(Materials provided)

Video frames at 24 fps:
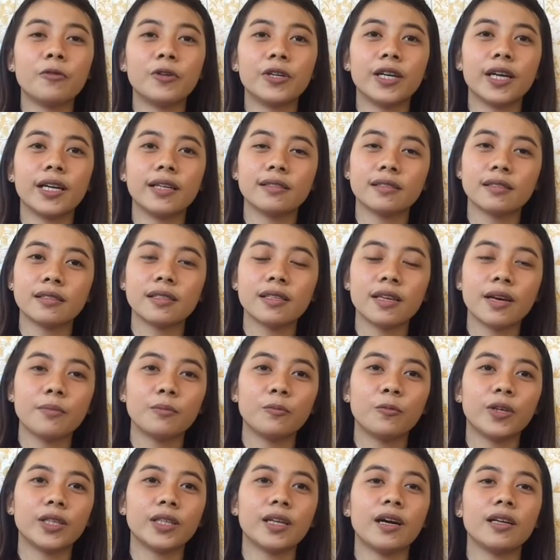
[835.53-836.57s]
NCM
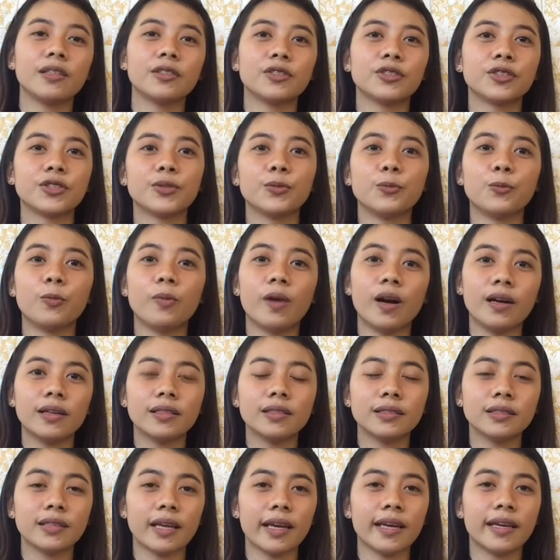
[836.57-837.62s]

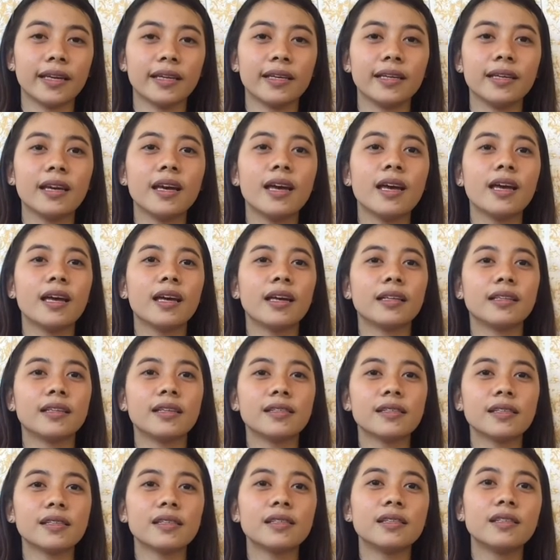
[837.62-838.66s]
101A.
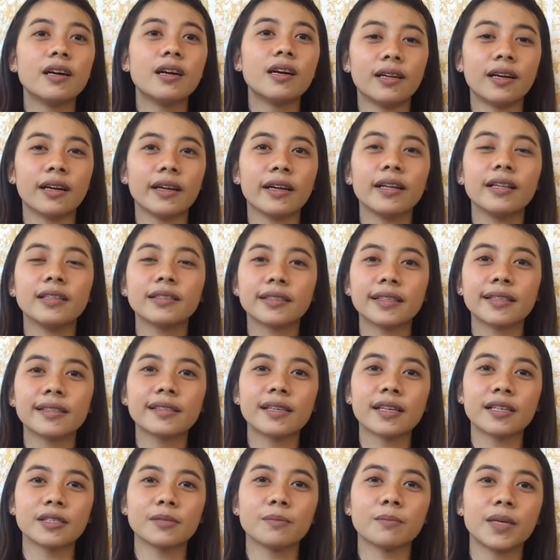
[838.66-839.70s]
This is the health
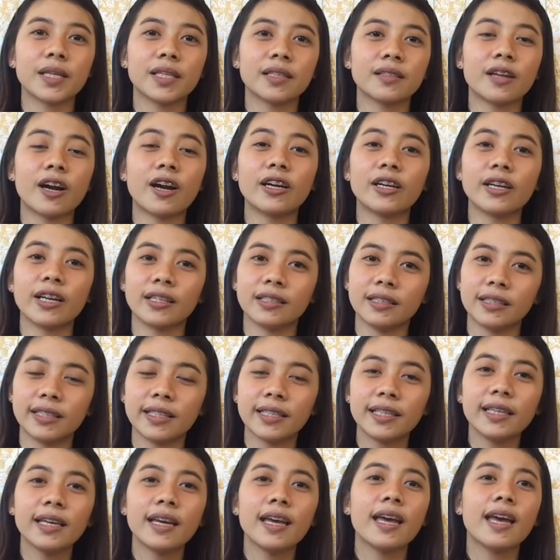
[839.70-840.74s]
assessment
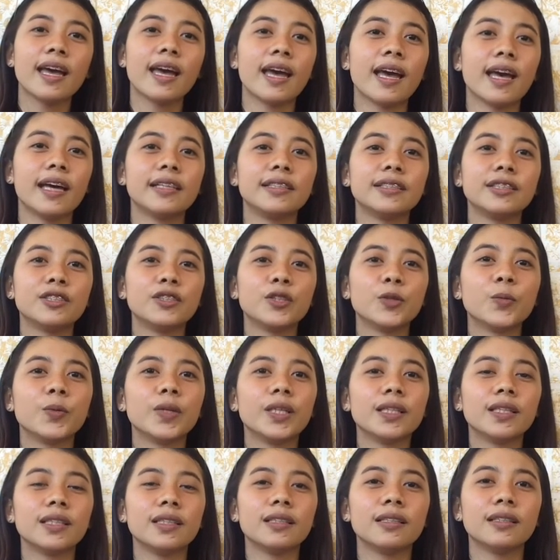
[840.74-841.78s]
RLE, and you
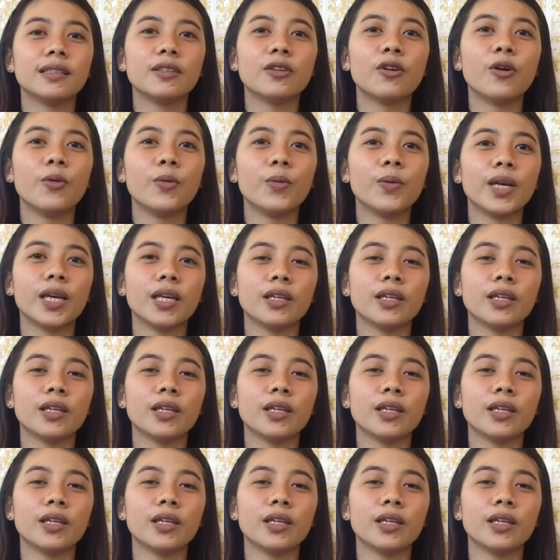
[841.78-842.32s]
will going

(End Materials provided)

Task to complete.
Would you write out all of the records exactly, omitting the pictures?

Task response.
Video frames at 24 fps:
[835.53-836.57s]
NCM
[836.57-837.62s]

[837.62-838.66s]
101A.
[838.66-839.70s]
This is the health
[839.70-840.74s]
assessment
[840.74-841.78s]
RLE, and you
[841.78-842.32s]
will going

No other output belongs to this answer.